Having a clear bin was quite the controversial decision then, but James Dyson insisted, wanting people to see how effective the vacuum was. And it became a popular feature — perhaps seeing how much dirt they’d swept up gave its users a sense of accomplishment.
The 360 Eye is Dyson’s first robot vacuum cleaner, and the company actually worked on it for 18 years before deeming it good enough to go to market. One of the reasons it took so long was because James Dyson shelved the sensor-based navigation technology they’d been working on in favor of a new vision system.

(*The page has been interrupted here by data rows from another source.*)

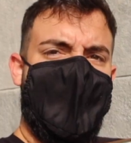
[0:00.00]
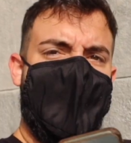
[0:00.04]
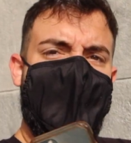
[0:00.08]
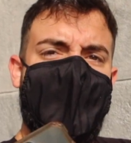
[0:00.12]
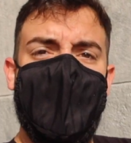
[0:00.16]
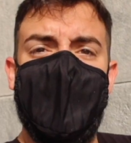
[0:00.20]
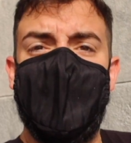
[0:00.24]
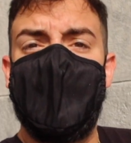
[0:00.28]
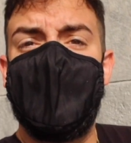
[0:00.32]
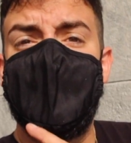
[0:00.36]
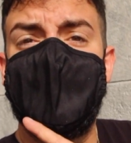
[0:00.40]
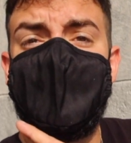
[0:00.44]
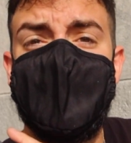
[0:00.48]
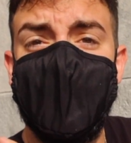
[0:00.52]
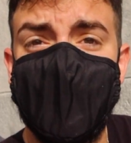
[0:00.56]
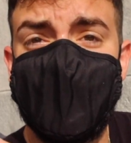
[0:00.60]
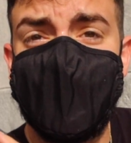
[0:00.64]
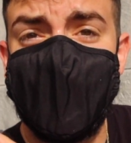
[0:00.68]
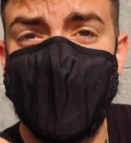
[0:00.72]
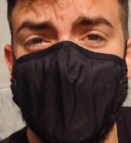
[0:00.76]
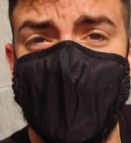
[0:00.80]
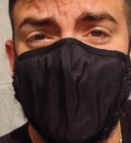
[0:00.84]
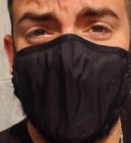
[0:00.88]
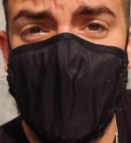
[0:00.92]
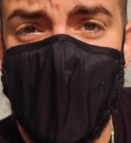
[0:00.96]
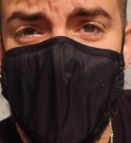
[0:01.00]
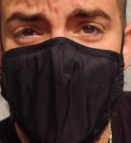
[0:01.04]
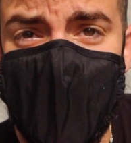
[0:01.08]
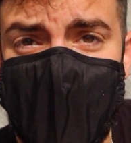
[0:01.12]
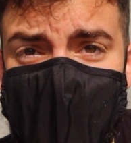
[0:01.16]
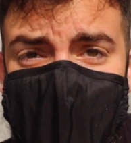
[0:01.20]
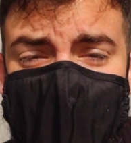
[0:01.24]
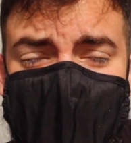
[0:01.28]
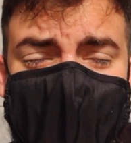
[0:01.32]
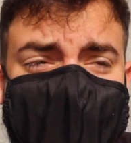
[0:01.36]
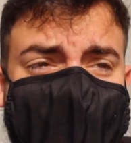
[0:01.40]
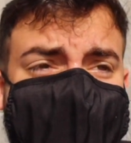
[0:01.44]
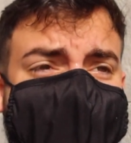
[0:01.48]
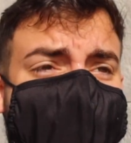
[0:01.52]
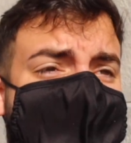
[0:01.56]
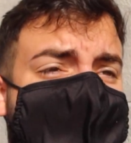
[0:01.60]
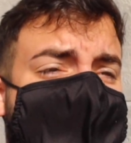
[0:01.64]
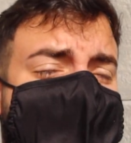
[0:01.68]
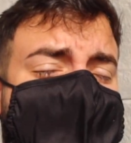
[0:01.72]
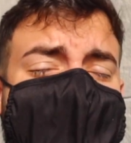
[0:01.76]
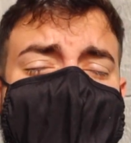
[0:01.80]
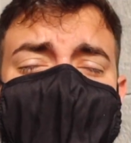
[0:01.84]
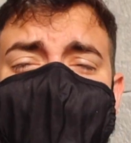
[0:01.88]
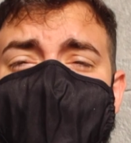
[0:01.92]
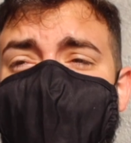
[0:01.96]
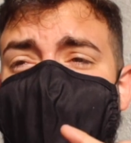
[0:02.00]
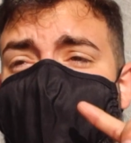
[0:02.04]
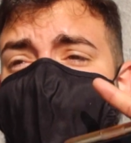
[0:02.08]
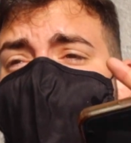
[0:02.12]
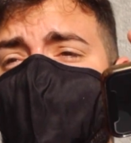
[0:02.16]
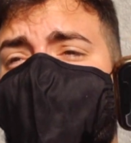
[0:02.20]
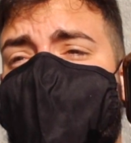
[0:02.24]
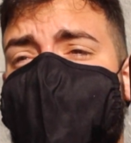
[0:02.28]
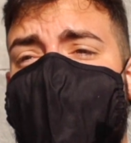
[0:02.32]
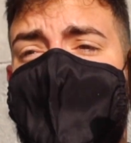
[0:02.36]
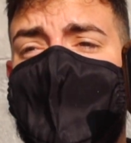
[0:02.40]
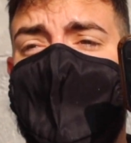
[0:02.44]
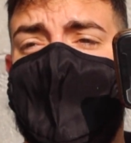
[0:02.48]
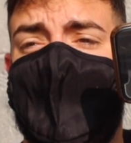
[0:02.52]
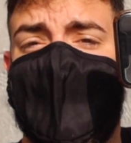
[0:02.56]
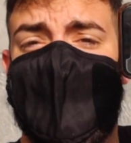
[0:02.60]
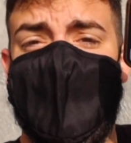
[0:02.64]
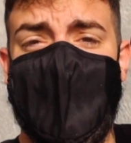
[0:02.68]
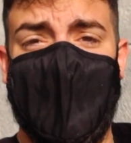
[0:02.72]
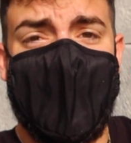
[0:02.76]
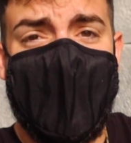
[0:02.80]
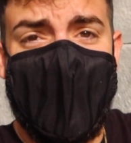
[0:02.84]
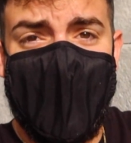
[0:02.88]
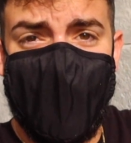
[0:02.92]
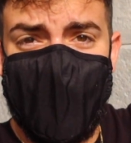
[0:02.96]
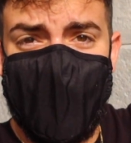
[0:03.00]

hey, this is Greg, guys. This is the guy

That’s why the robot is named the ‘360 Eye,’ the camera on top of the robot creates a panoramic view of its surroundings to create a cleaning pattern.
This glass table in one of the Dyson meeting rooms is also an engineering feat - it has no feet, and is entirely suspended by wires.
The Supersonic hair dryer is Dyson’s newest product and took four years to develop. Dyson was meticulous about getting it right, its team researched over 1,000 miles of human hair to understand the science of hair drying, spent over 275 hours studying how real people dried their hair, and worked with professional stylists for two years to understand what they needed from a hair dryer.
In 2015, Dyson bought his son’s lighting company, Jake Dyson Products. This is one of Jake Dyson’s inventions, the Cu-Beam down-light. Designed for the office, the ceiling mounted light uses LEDs to evenly illuminate the working space, and heat pipes dissipate heat away from the LEDs and into the wings.
This is another Jake Dyson invention; the CSYS Task Light. Eight LEDs provide light for up to 144,000 hours, with heat pipes drawing heat away from the LEDs and dissipated through the aluminum horizontal arm. The Light is ridiculously smooth and easy to position, using what Dyson calls 3 Axis Glide motion. You can literally use a single fingertip to slide the arm up, down and around.
Dyson recently expanded their headquarters, with 129 new advanced research and collaboration spaces. The new D9 building is one of them, it houses Dyson’s New Product Innovation and Research teams. The exterior is designed like a giant mirror, it reflects the beautiful English countryside surrounding it, and keeps its secrets safe from prying eyes.
A magnificent 1960 English Electric Lightning Jet hangs fully restored in the new Lightning cafe. The companies who spearheaded the London 2012 Olympics opening ceremony orchestrated the installation of the aircraft, which is suspended using only three connections to the roof. Imagine having coffee right under that beast!
In the pick-up lab, Dyson tests how well its vacuum cleaners sweep up all manner of dust and debris, including dog food (far right canister). The assortment of dust in the lab is enough to make any dust connoisseur swoon (if there’s even such a thing).
These may not look like much, but they’re the beating heart of every Dyson success. Dyson’s motors power all of Dyson’s products, from the vacuum cleaners to the bladeless fans to the hair dryer.
The V9 digital motor used in the Supersonic hair dryer is Dyson’s smallest motor yet. It’s cut from a single piece of aerospace-grade aluminum, and made right here in Singapore. The 13 impeller blades spin at up to 110,000rpm, generating 3.5kPa of pressure.
It’s impossible for most to visit Dyson’s HQ in Malmesbury, but if you’re ever in Oxford Street, London, you can visit the Dyson Demo store and try out their products. You can even try getting your hair washed and blow dried with the Supersonic hair dryer. This is Dyson’s first Demo store in the UK, but there are Dyson Demo stores around the world, from Japan to China to Russia.